3

Does anyone know how Facebook encodes emoji with high-surrogate pairs in the Graph API?

Low surrogate pairs seem fine. For example, ❤️ (HEAVY BLACK HEART, though it is red in iOS/OSX, link to image if you can't see the emoji) comes through as \u2764\ufe0f which appears to match the UTF-16 hex codes / "Formal Unicode Notation" shown here at iemoji.com.

And indeed, in Ruby when parsing the JSON output from the API:

ActiveSupport::JSON.decode('"\u2764\ufe0f"')

you correctly get:

"❤️"

However, to pick another emoji, (SLEEPING SYMBOL, link to image here. Facebook returns \udbba\udf59. This seems to correspond with nothing I can find on any unicode resources, e.g., for example this one at iemoji.com.

And when I attempt to decode in Ruby using the same method above:

ActiveSupport::JSON.decode('"\udbba\udf59"')

I get:

""

Any idea what's going on here?

philoye
  • 2,490
  • 28
  • 23
  • 1
    `\u2764\ufe0f` isn't a surrogate pair, it's a normal Basic Multilingual Plane character followed by a variation selector. Using a variant to try to distinguish when emoji should be rendered as colour icons is an ugly new addition in Unicode 6.2. `\udbba\udf59` does seem to be an error though... the corresponding codepoint U+FEB59 is Private Use character that you shouldn't be getting. – bobince Nov 18 '13 at 11:54
  • There are no "high-surrogate pairs" and no "low surrogate pairs". Valid surrogate pairs (in UTF-16) are composed of one low surrogate and one high surrogate (in that order). None of the characters in your first example is a surrogate. – R. Martinho Fernandes Nov 18 '13 at 12:42
  • I clearly don't understand this well enough to use the right language.

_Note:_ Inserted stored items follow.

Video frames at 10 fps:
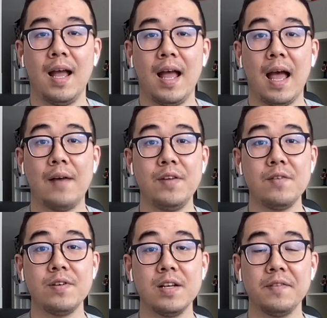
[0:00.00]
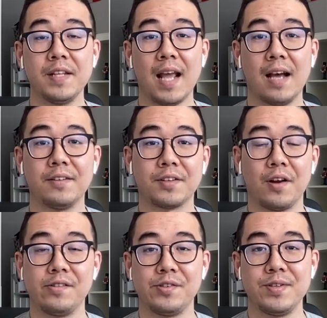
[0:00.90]
Have you ever lived in other
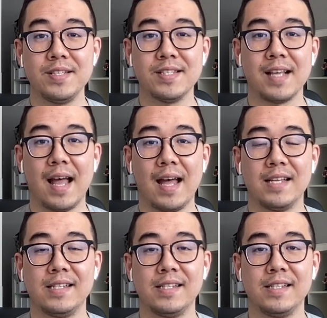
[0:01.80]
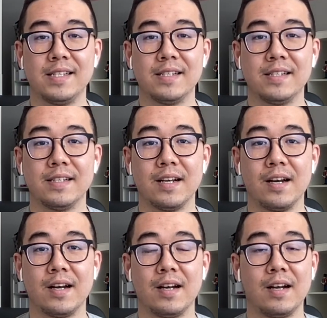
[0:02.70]
countries, and
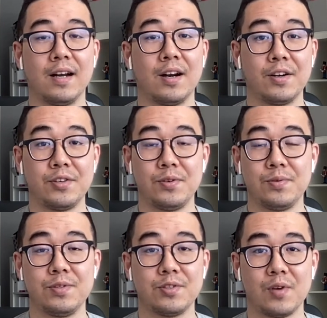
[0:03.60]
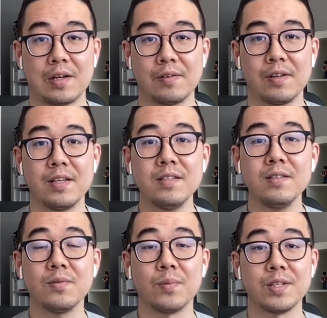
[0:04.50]
are you struggling
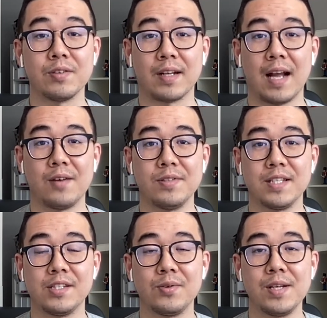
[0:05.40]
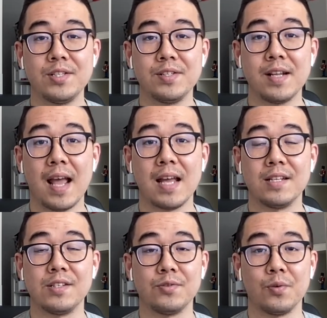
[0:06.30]
with your current situation
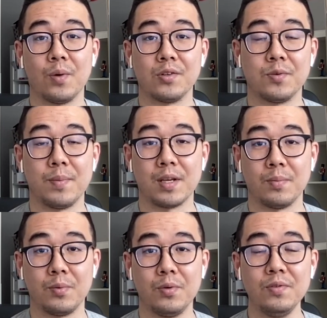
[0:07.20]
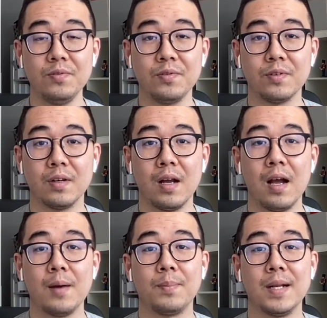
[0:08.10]
and you want to make a move?
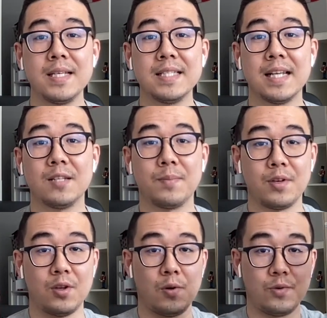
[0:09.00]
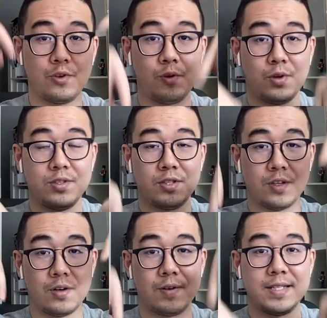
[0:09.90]
Please let me know your
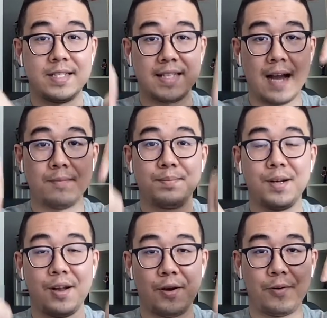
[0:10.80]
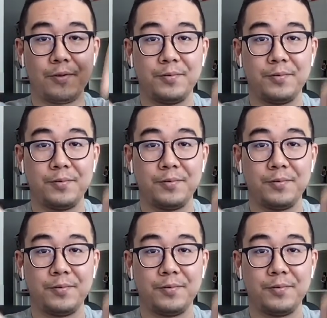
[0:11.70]
stories down below.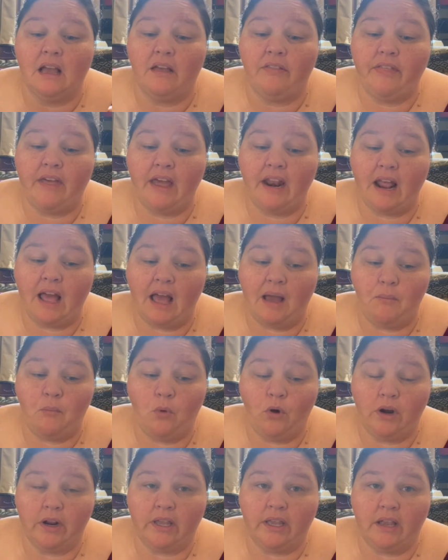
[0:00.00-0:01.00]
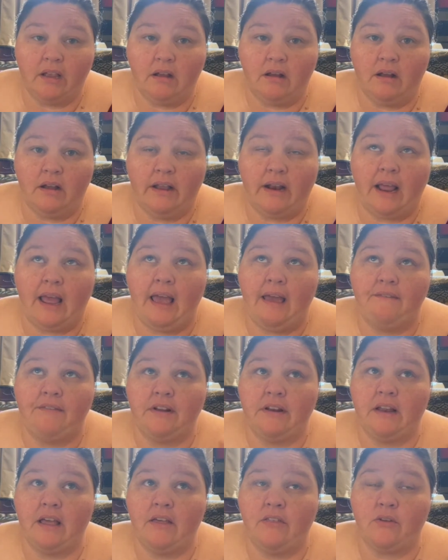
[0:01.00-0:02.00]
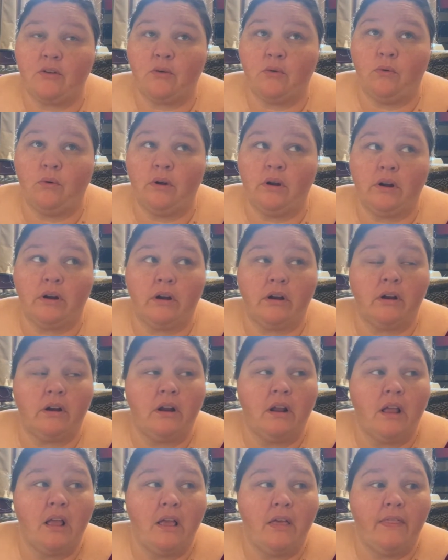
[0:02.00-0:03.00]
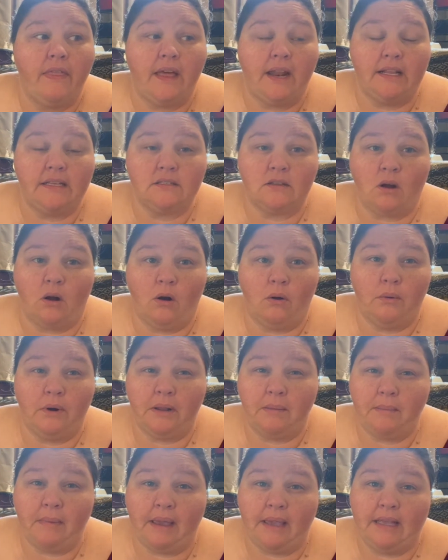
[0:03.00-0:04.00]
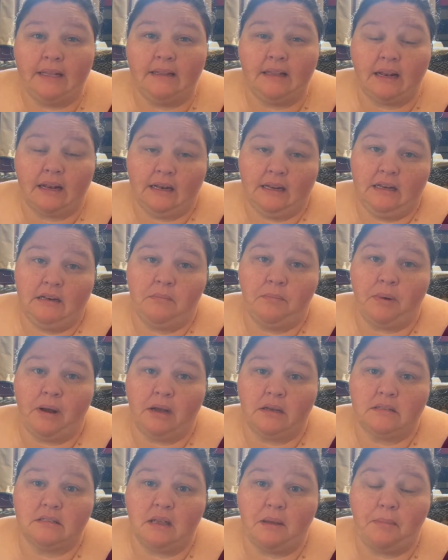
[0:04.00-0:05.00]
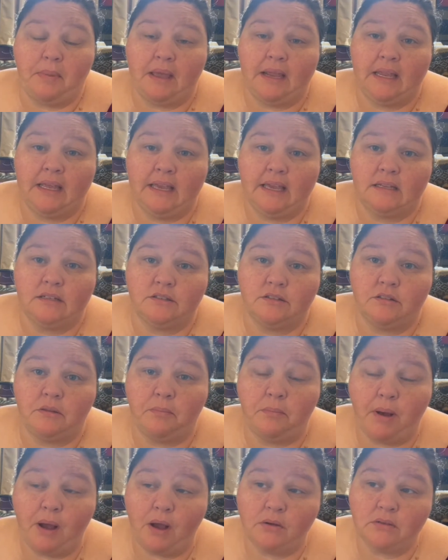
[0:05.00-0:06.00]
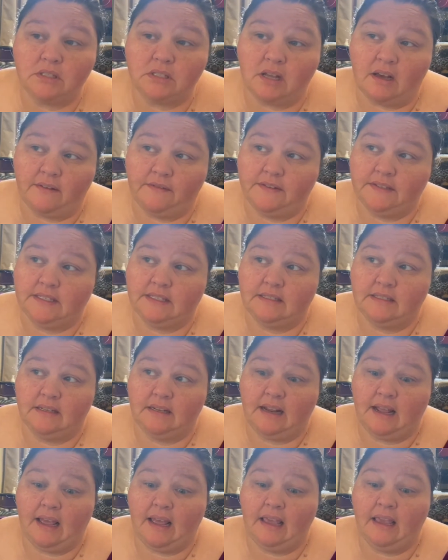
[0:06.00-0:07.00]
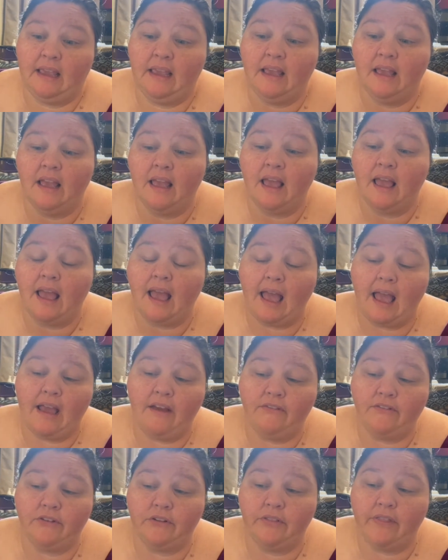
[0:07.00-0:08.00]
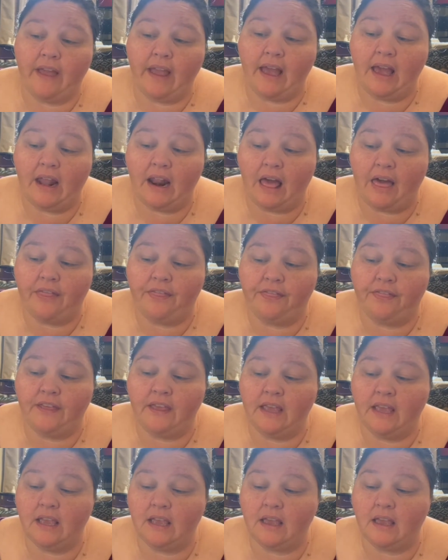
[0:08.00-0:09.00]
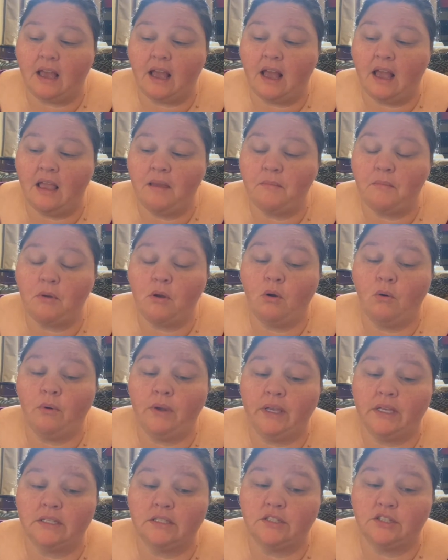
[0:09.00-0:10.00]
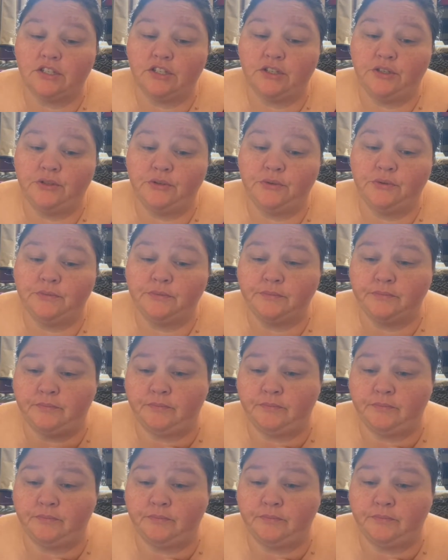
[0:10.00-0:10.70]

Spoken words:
that I'm working on. I have another order that is already made that I need to box up and get to the post office today. After that, I think I'm going to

Any emoji character where the unicode looks like `U+2764` works. But one that looks like `U+1F4A4` (note the 1) does not. – philoye Nov 18 '13 at 20:10
  • @bobince U+FEB59 is a clue. It is the "Google" encoding according to this page on [unicode.org](http://www.unicode.org/~scherer/emoji4unicode/snapshot/utc.html#e-B59). Is that the answer then, for "proposed" encodings per that table, Facebook is using the "Google" version instead? – philoye Nov 19 '13 at 07:08
  • @philoye: Ahh! Good catch, I had completely forgotten about the temporary code points in that proposal... weird that anyone is actually using it, but I guess Facebook must just have been implementing emoji at that uncertain period before Unicode 6.0. You can grab the mapping data from [emoji4unicode](http://emoji4unicode.googlecode.com/svn/trunk/data/emoji4unicode.xml) – bobince Nov 19 '13 at 10:00
  • @bobince Sweet. Thanks for the mapping data, though I confess I don't understand how you get from `\udbba\udf59` to `U+FEB59`. Is there a resource you know that educate me on the wonders of this particular aspect of unicode? – philoye Nov 19 '13 at 10:12
  • @philoye: Ah, *that's* the bit that's a surrogate pair: the two UTF-16 code units 0xDBBA,0xDF59 represent the code point U+FEB59. JavaScript/JSON strings are based on UTF-16 code units, not characters (unfortunately). Ruby strings don't have that problem, so decoding the JSON `\uDBBA\uDF59` to a single character `` is in fact the right thing to do... you then would just need to fix up the weird Google emoji into standard Unicode ones. Your choice whether or not you care about including a U+FE0F variant selector. – bobince Nov 19 '13 at 10:23
  • @bobince Thanks for your help on this! I don't understand how one converts code units `0xDBBA,0xDF59` into code point `U+FEB59`. Is there a ruby incantation I can use? I understand that I would then need to convert that that to the proper `U+1F4A4` using a mapping table. – philoye Nov 21 '13 at 00:56
  • @philoye: the UTF-16 surrogate pair to char conversion is fairly straightforward: `((lead&0x3FF)<<10))+(trail&0x3FF)`, see [wiki](http://en.wikipedia.org/wiki/UTF-16#Code_points_U.2B10000_to_U.2B10FFFF) for background. But any compliant JSON decoder should have already converted the string literal `"\uDBBA\uDF59"` to a single character for you (in whatever encoding you are using for strings, presumably UTF-8). You then only need to do a normal string replace (eg from `"\u{FEB59}"` to `"\u{1F4A4}"`). – bobince Nov 21 '13 at 11:15
  • Sweet, thanks @bobince for all your help on this. – philoye Nov 21 '13 at 21:42

1 Answers1

2

Answering my own question though most of the credit belongs to @bobince for showing me the way in the comments above.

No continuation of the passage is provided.